Start of Block
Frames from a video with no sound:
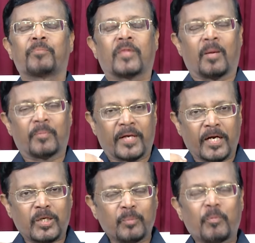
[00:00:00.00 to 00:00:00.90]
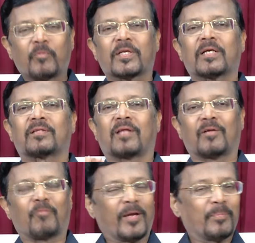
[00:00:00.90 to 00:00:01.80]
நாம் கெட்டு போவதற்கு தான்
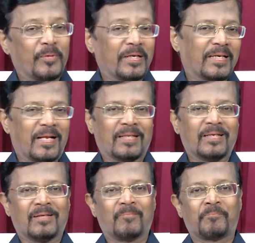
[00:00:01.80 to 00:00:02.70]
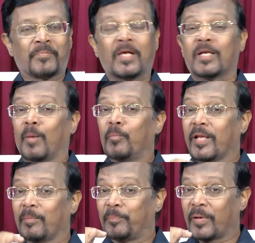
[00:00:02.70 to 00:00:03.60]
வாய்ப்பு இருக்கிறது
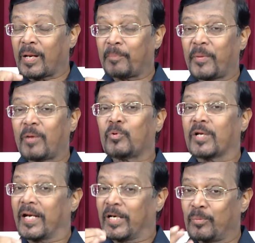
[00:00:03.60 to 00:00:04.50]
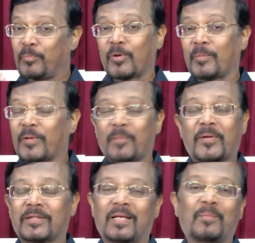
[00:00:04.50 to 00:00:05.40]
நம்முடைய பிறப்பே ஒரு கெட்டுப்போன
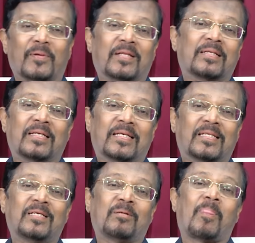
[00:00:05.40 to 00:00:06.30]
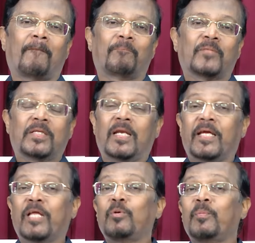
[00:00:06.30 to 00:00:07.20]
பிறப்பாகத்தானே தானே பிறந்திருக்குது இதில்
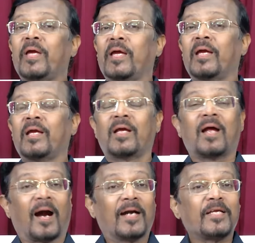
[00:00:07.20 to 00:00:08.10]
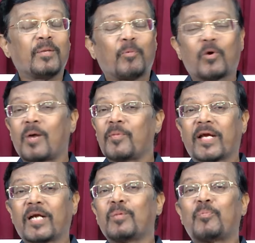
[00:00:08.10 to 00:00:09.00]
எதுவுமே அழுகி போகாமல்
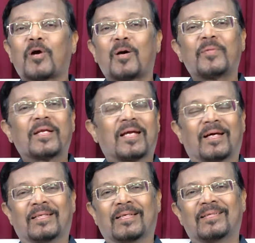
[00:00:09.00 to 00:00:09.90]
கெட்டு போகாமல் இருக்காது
End of Block
Start of Block
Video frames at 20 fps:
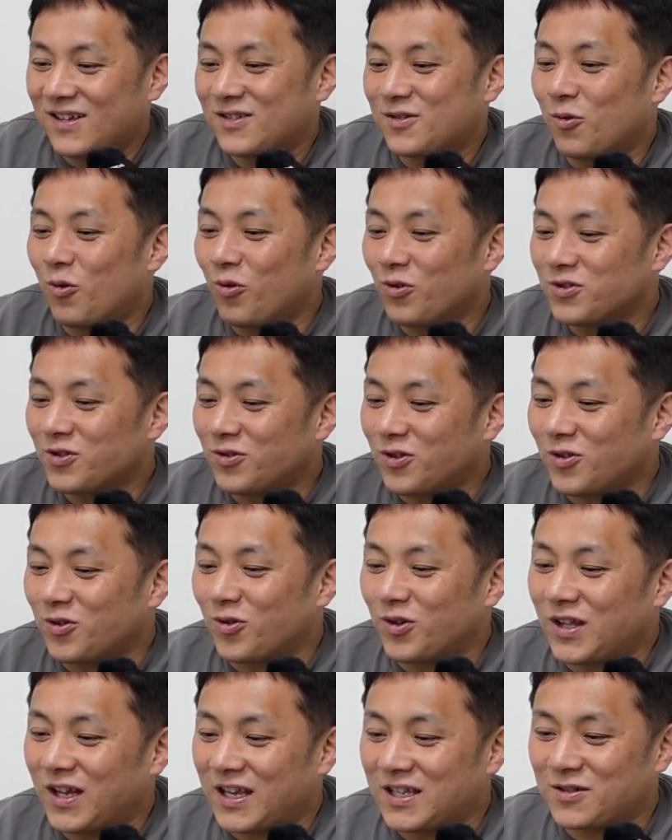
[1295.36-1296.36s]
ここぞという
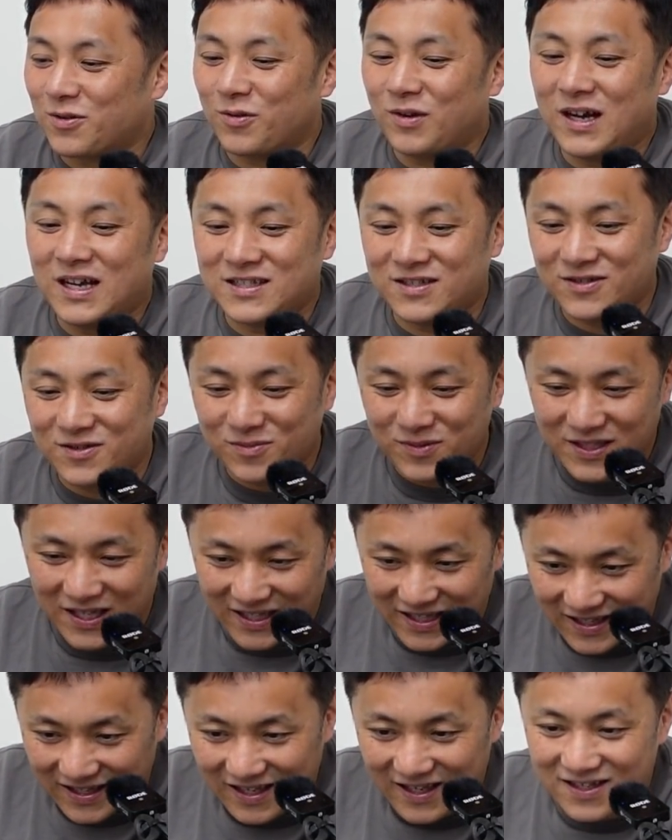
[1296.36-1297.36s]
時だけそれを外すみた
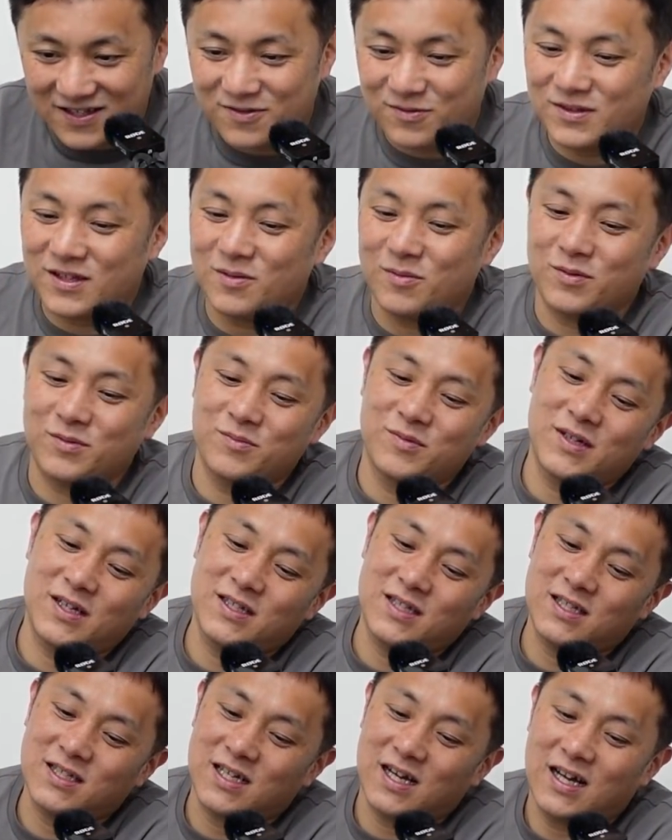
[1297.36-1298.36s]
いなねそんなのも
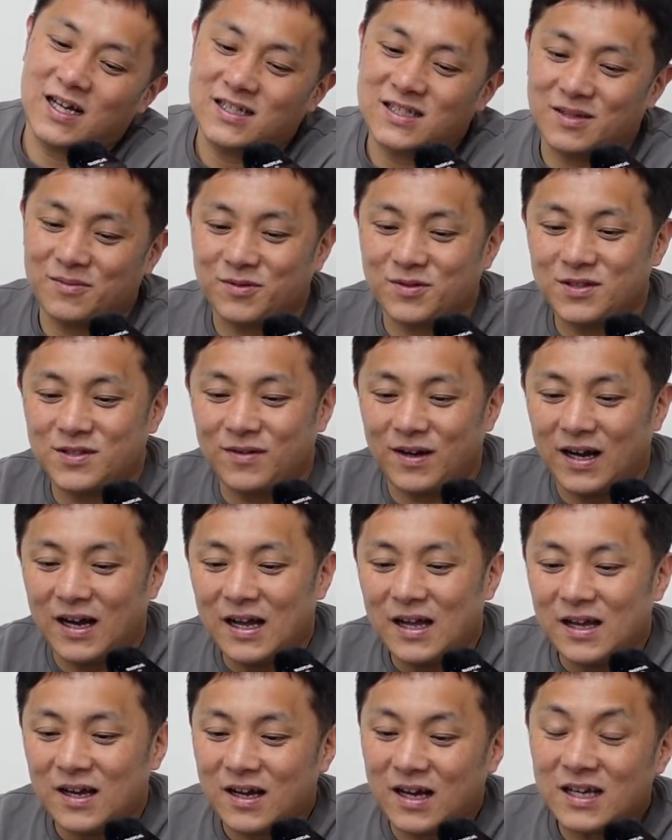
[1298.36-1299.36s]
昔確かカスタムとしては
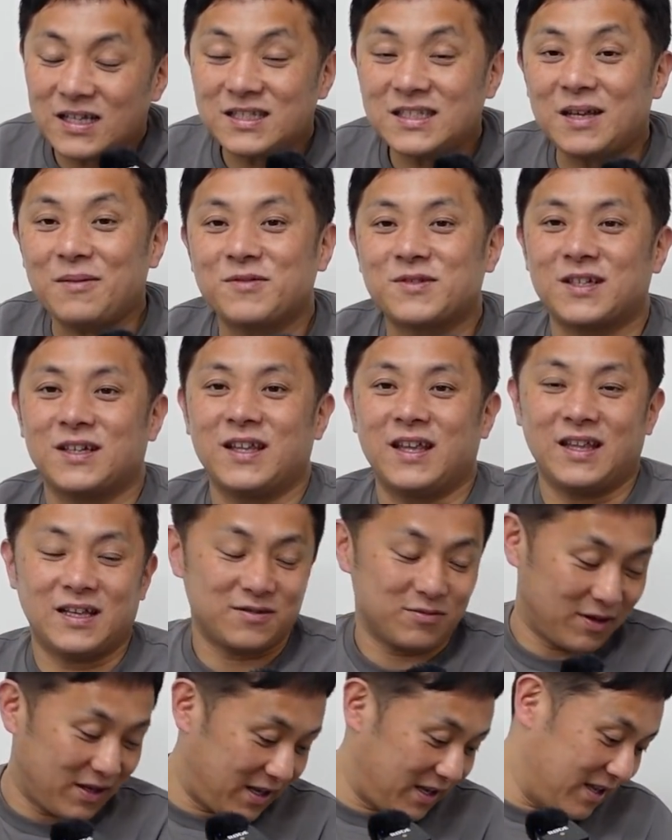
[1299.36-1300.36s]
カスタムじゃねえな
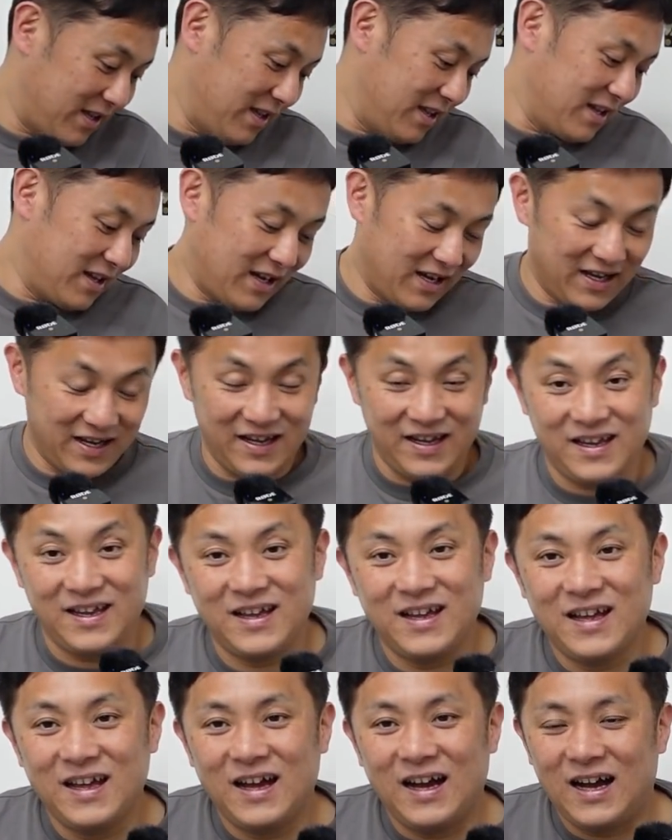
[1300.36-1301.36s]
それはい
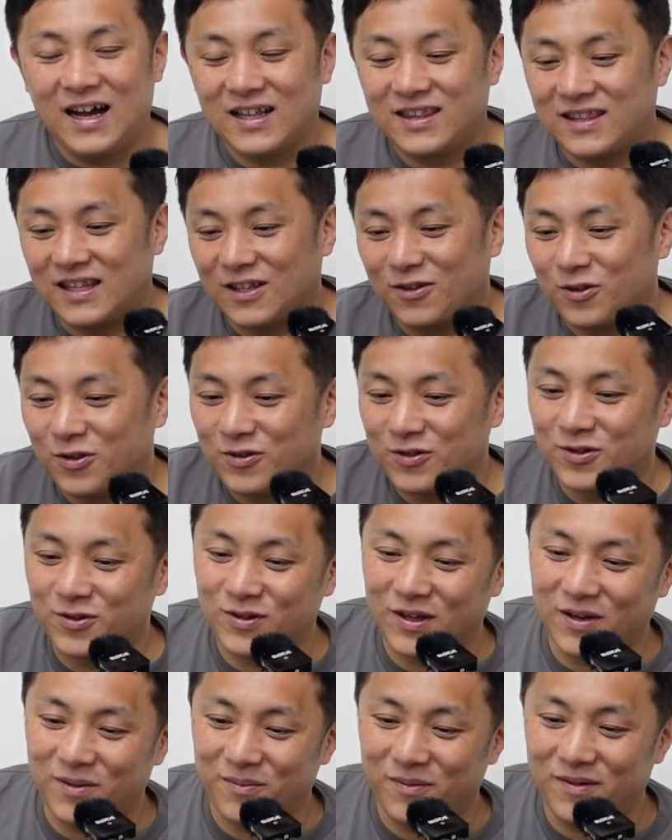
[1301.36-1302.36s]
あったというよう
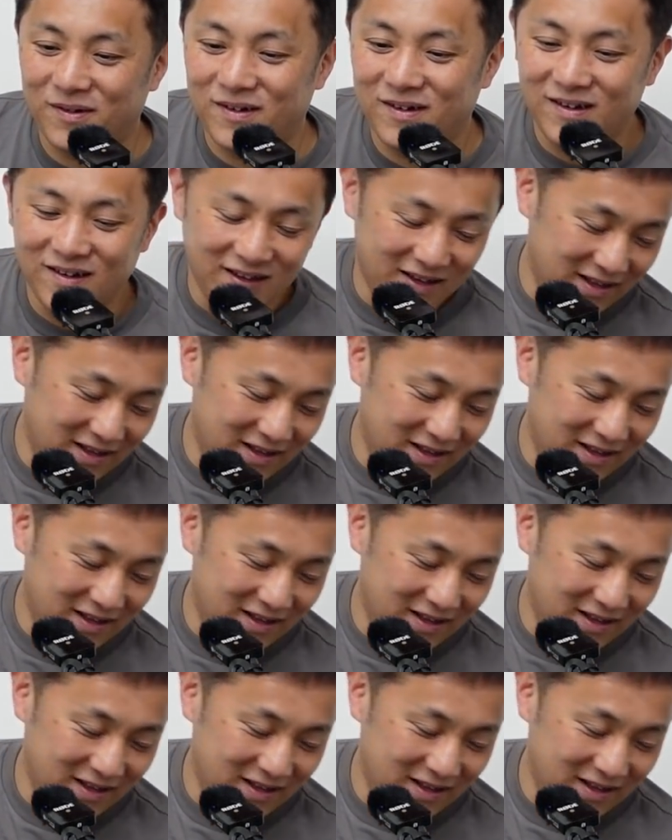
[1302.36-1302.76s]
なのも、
End of Block
AIM OF THE TASK = Your answer should consist of the lines above between those holding "Frames from a" and "[00:00:03.60 to 00:00:04.50]", inclusive, reproduced word for word and without pictures.

RESPONSE =
Frames from a video with no sound:
[00:00:00.00 to 00:00:00.90]
[00:00:00.90 to 00:00:01.80]
நாம் கெட்டு போவதற்கு தான்
[00:00:01.80 to 00:00:02.70]
[00:00:02.70 to 00:00:03.60]
வாய்ப்பு இருக்கிறது
[00:00:03.60 to 00:00:04.50]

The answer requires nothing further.